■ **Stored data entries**
####################

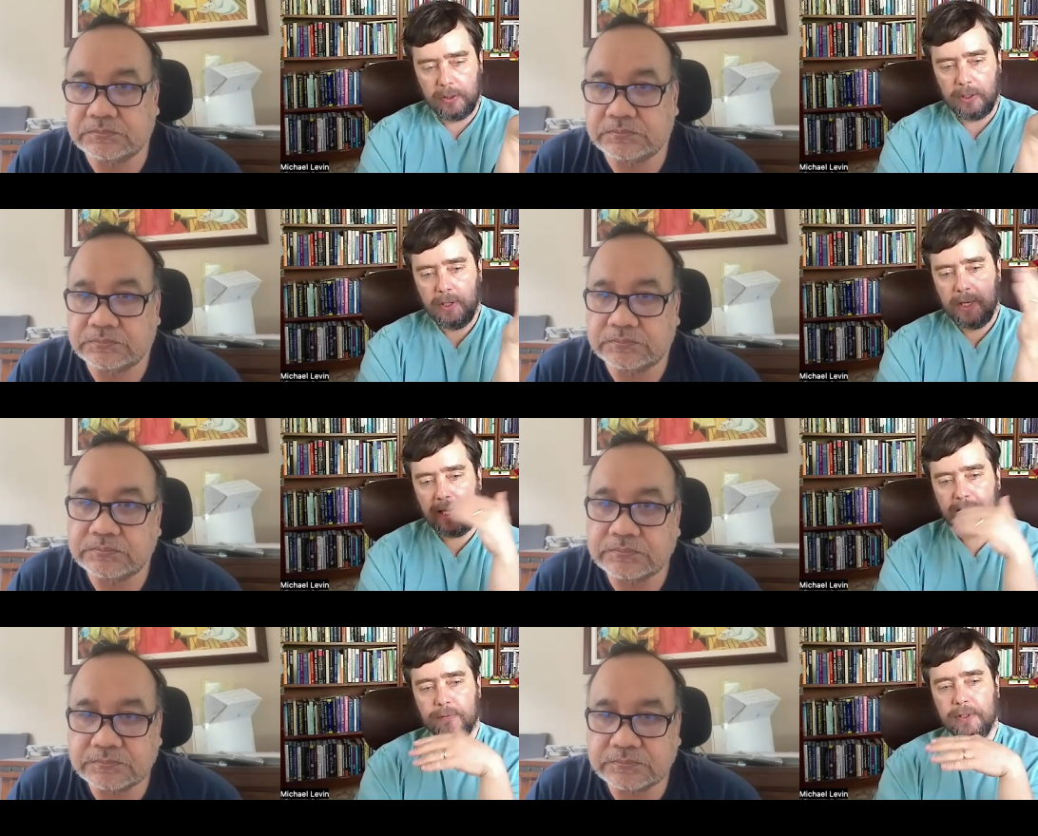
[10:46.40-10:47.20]
Speaker 1: where
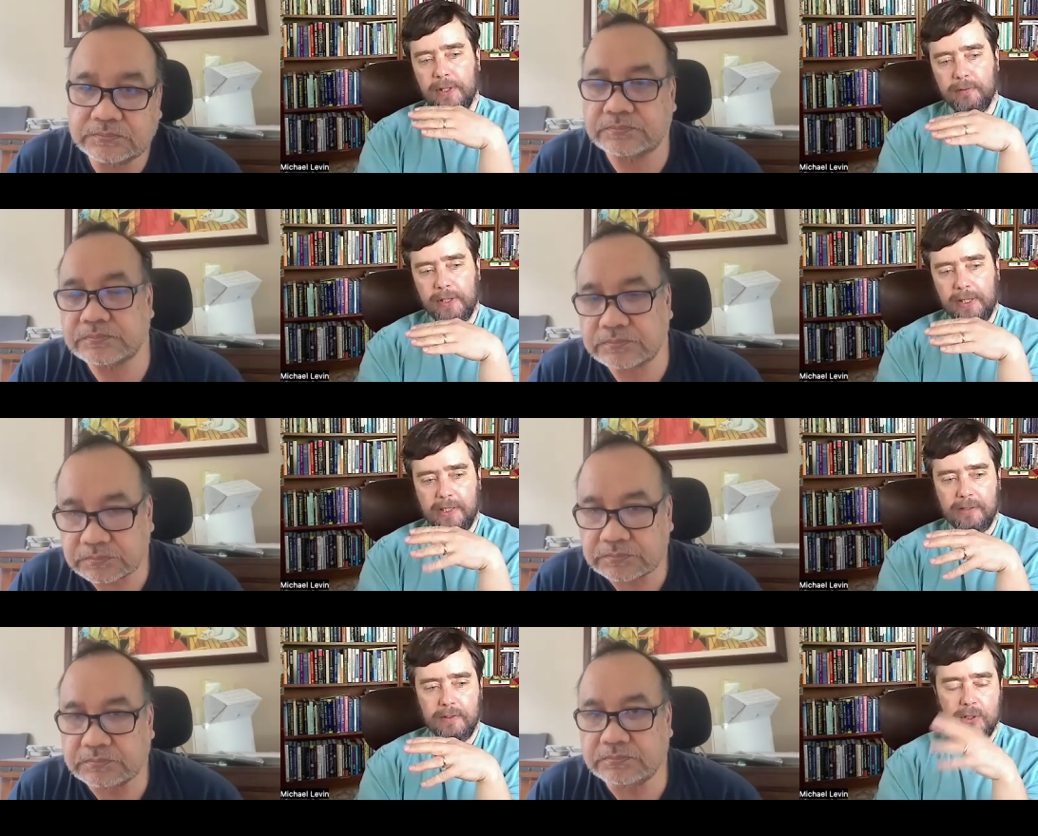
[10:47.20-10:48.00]
at every level like i
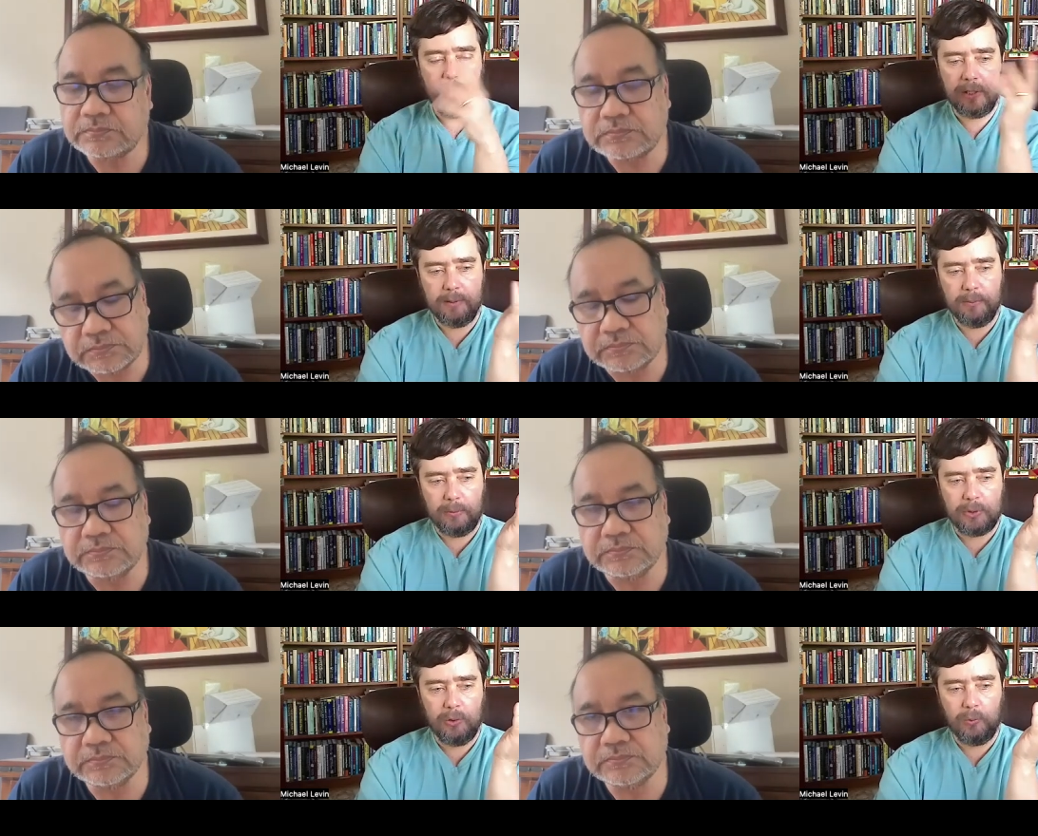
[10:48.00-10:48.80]
give this talk
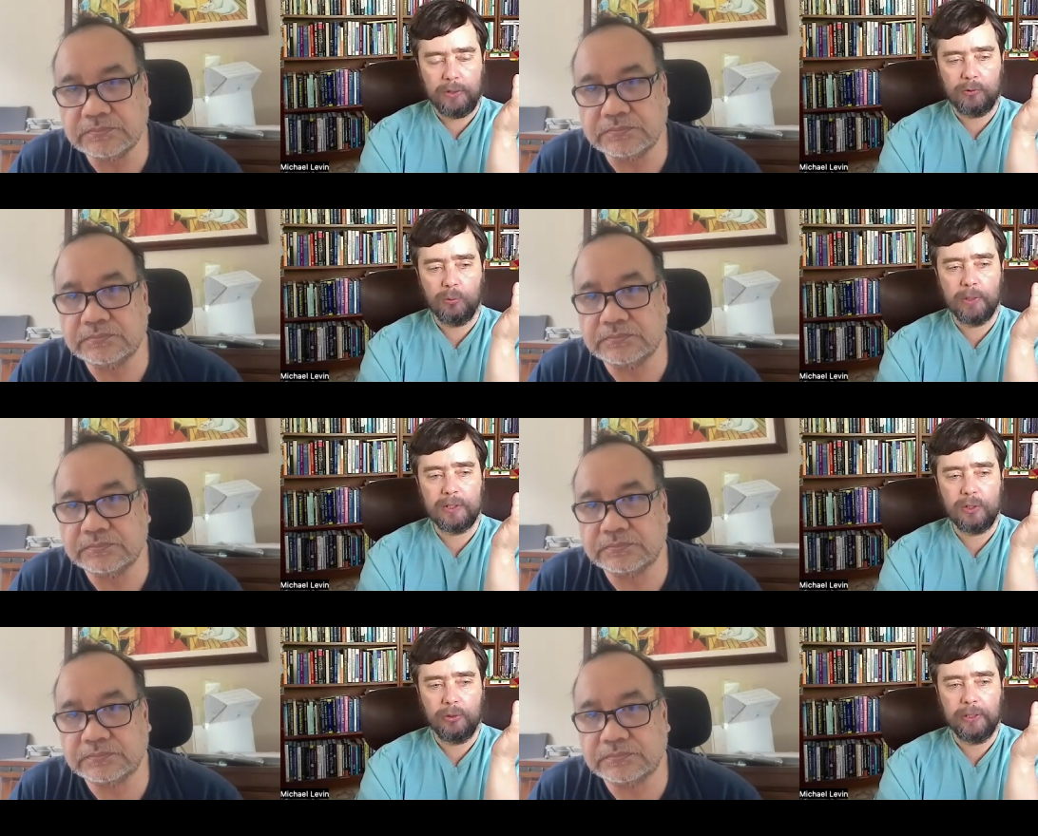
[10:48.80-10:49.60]
sometimes called why robots
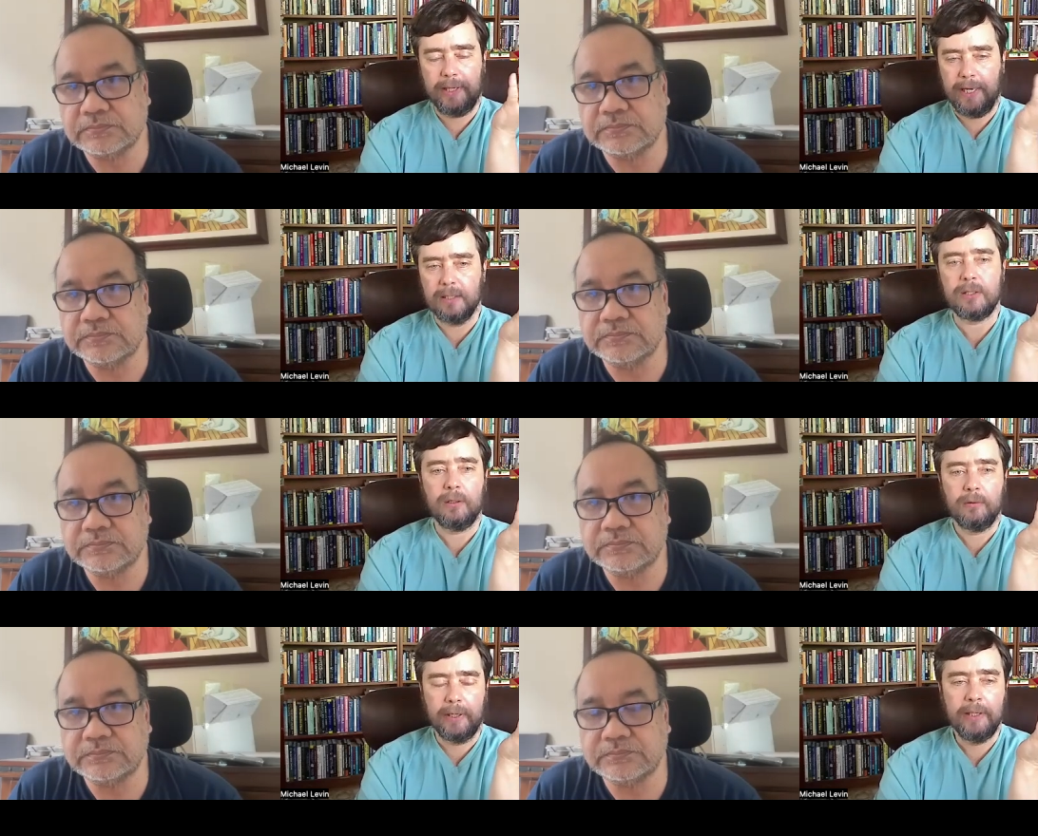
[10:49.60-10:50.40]
don't get cancer
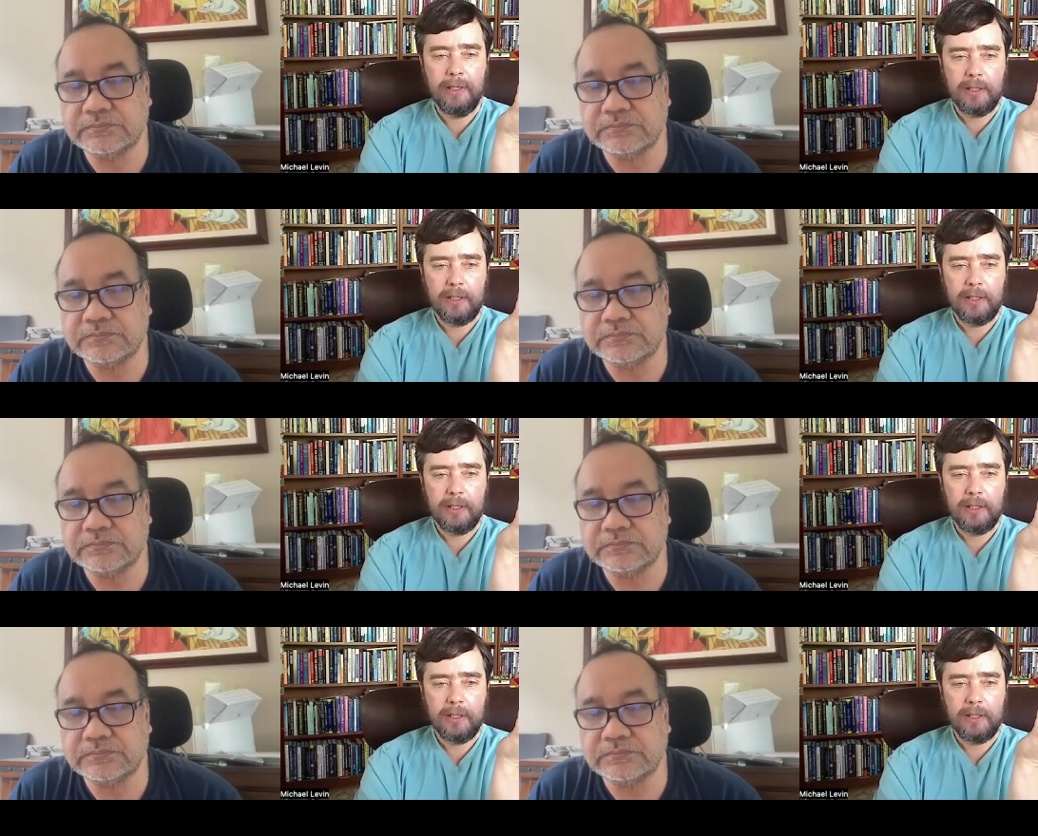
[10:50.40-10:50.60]
right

####################

■ **Task brief**
Repeat every record above exactly, but drop the pictures.

■ **Response to the task**
[10:46.40-10:47.20]
Speaker 1: where
[10:47.20-10:48.00]
at every level like i
[10:48.00-10:48.80]
give this talk
[10:48.80-10:49.60]
sometimes called why robots
[10:49.60-10:50.40]
don't get cancer
[10:50.40-10:50.60]
right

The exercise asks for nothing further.